Versuchs mal hierüber Link

Wie gesagt Seite ist überlastet, ich komme gerade auch nirgendswo drauf, konnte aber so gerade noch den Win7 x64 abgreifen für mich


----------



## RedBrain (26. Juli 2010)

Changelog und Treiberpakete sind jetzt Online.


----------



## CrimsoN 2.0 (26. Juli 2010)

http://www2.ati.com/relnotes/Catalyst_107_release_notes.pdf

_*Performance Improvements*_
The following performance gains are noticed with this release of Catalyst™ 10.7:


  Borderlands


 Performance increases 3-5% on ATI Radeon™ HD 5800 and ATI Radeon™ HD
 5700 series single card and CrossFire™ configurations when anti-aliasing and
 anisotropic filtering is enabled
 􀂃 Performance increases 3-8% on ATI Radeon™ HD 5970 single card and
 CrossFire™ configurations when anti-aliasing and anisotropic filtering is enabled
  Performance increases 2-6% on ATI Radeon™ HD 5600 and ATI Radeon™ HD
 5500 series single card configurations when anti-aliasing and anisotropic filtering
 is enabled


  Performance increases 2-10% on ATI Radeon™ HD 4800 series single card and
 CrossFire™ configurations when anti-aliasing and anisotropic filtering is enabled

New Features
This section provides information on new features found in this release of the ATI
Radeon™ Display Driver.

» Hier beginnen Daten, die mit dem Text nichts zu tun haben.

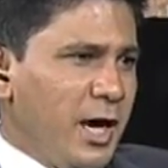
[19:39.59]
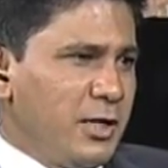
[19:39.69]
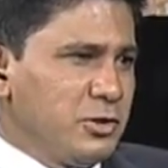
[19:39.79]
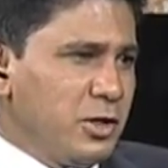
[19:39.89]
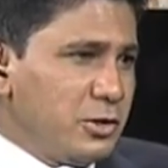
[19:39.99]

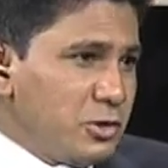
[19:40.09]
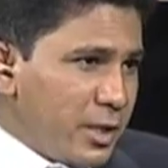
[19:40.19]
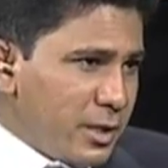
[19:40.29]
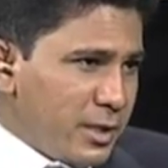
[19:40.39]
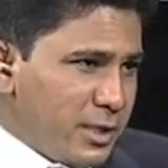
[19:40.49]
And uh,
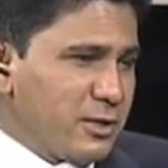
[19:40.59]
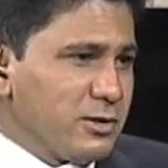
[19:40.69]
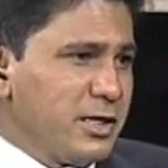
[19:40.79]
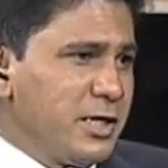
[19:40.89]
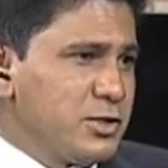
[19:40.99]
uh,
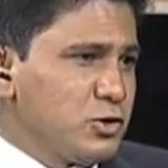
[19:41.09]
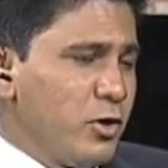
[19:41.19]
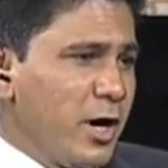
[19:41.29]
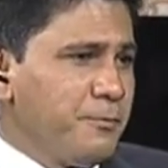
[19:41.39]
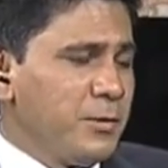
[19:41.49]
another thing is, do
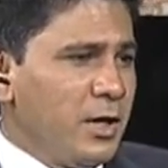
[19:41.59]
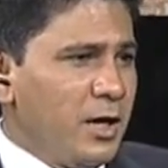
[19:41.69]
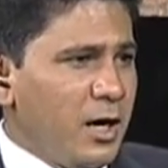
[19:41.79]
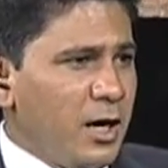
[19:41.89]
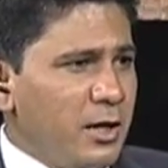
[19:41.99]
you have
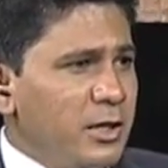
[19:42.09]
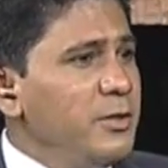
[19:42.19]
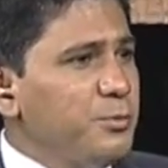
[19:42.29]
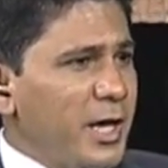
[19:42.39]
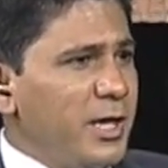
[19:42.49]
uh,
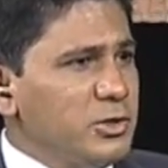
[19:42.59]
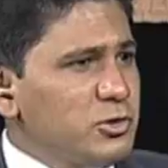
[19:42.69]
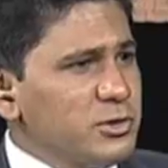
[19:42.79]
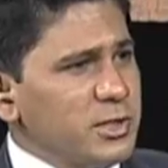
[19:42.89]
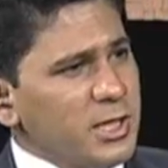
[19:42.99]
any plan
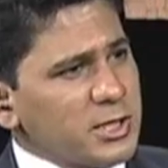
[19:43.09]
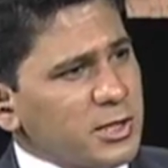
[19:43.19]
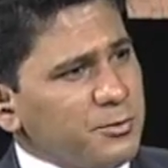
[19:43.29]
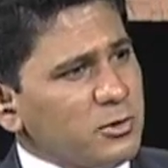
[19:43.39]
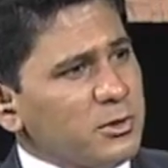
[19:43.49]
to
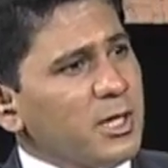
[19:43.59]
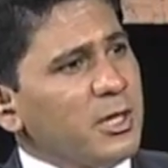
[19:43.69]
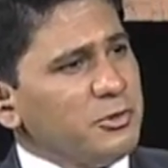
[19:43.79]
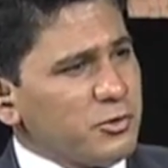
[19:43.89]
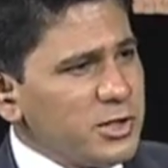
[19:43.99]
suggest about uh,
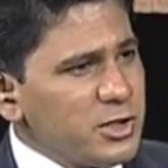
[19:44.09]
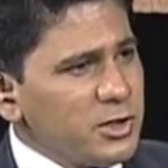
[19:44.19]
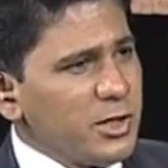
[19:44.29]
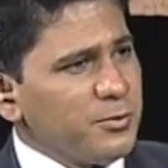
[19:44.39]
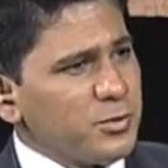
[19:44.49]
increasing the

These include the following:



 ATI Eyefinity - HydraVision enhancements


􀁺 Enhanced Pull-down detection


 ATI CrossFireX™ technology – support for rotated displays


􀁺 ATI Radeon GPU acceleration of VLC 1.1.1 Media Player
_*ATI Eyefinity - HydraVision enhancements*_
 Maximizing a window across displays will now take user defined bezel compensation
into account


 Automatically adjusts window position when dragging and dropping windows to ensure title bar visibility


 Proper dialog box placement - dialogs do not cross displays, are not hidden behind bezels, and can be designated to be shown on the users “preferred” display

*Enhanced Pull-down detection*


The Pull-down detection algorithm has been enhanced for higher visual quality on certain types of video content


Supported on the ATI Radeon™ HD 5000 SeriesATI CrossFireX™ technology – support for rotated displays
􀁺 This release of ATI Catalyst™ enables end users running supported ATI
CrossFireX™ configurations to rotate their displays (single or ATI Eyefinity display
configurations) and still enjoy the performance benefits of ATI CrossFireX™
technology
ATI Radeon GPU acceleration of VLC 1.1.1 Media Player
􀁺 Enables GPU acceleration of h.264 video content when using the VLC 1.1.1 Media
Player – delivering a better user experience by consuming less system resources
􀁺 Supported on the ATI Radeon™ HD 5000 and ATI Radeon™ HD 4000 Series of
products
􀁺 Requires VLC version 1.1.1 and later


----------



## Joey-rs (26. Juli 2010)

Problem beim Runtertakten im Idle bei Übertaktung der 5770 besteht immernoch.


----------



## Fire8ird (26. Juli 2010)

Bei mir spinnt der Treiber rum, hab den installiert, etwas BC2 gespielt, nach ein paar Runden das Spiel beendet und auf einmal war der Bildschirm kurz schwarz und ich kriege eine Meldung von Win 7, das der ATI Treiber abgestürzt war und wiederhergestellt wurde. Ein paar Sekunden später stürtzt mein PC ab. Kein guter Eindruck bisher von dem Treiber.


----------



## windows (26. Juli 2010)

Ist der Treiber bugfrei?


----------



## D!str(+)yer (26. Juli 2010)

windows schrieb:


> Ist der Treiber bugfrei?




Ich glaube Bugfreie Treiber wirds nie geben 
Also ich hab bis jetzt keine Probleme damit, hatte ich aber auch vorher nicht mit dem 10.6


----------



## meloney0 (27. Juli 2010)

windows schrieb:


> Ist der Treiber bugfrei?



seit 10.5 funzen einige ältere OpenGL spiele nicht mehr richtig/gar nicht mehr:

- doom 3 - artefakte auf in-game displays mit aktivierter kantenglättung

- medal of honor allied assault - darstellungsfehler auf bestimmten texturen (glasscheiben, ledermäntel)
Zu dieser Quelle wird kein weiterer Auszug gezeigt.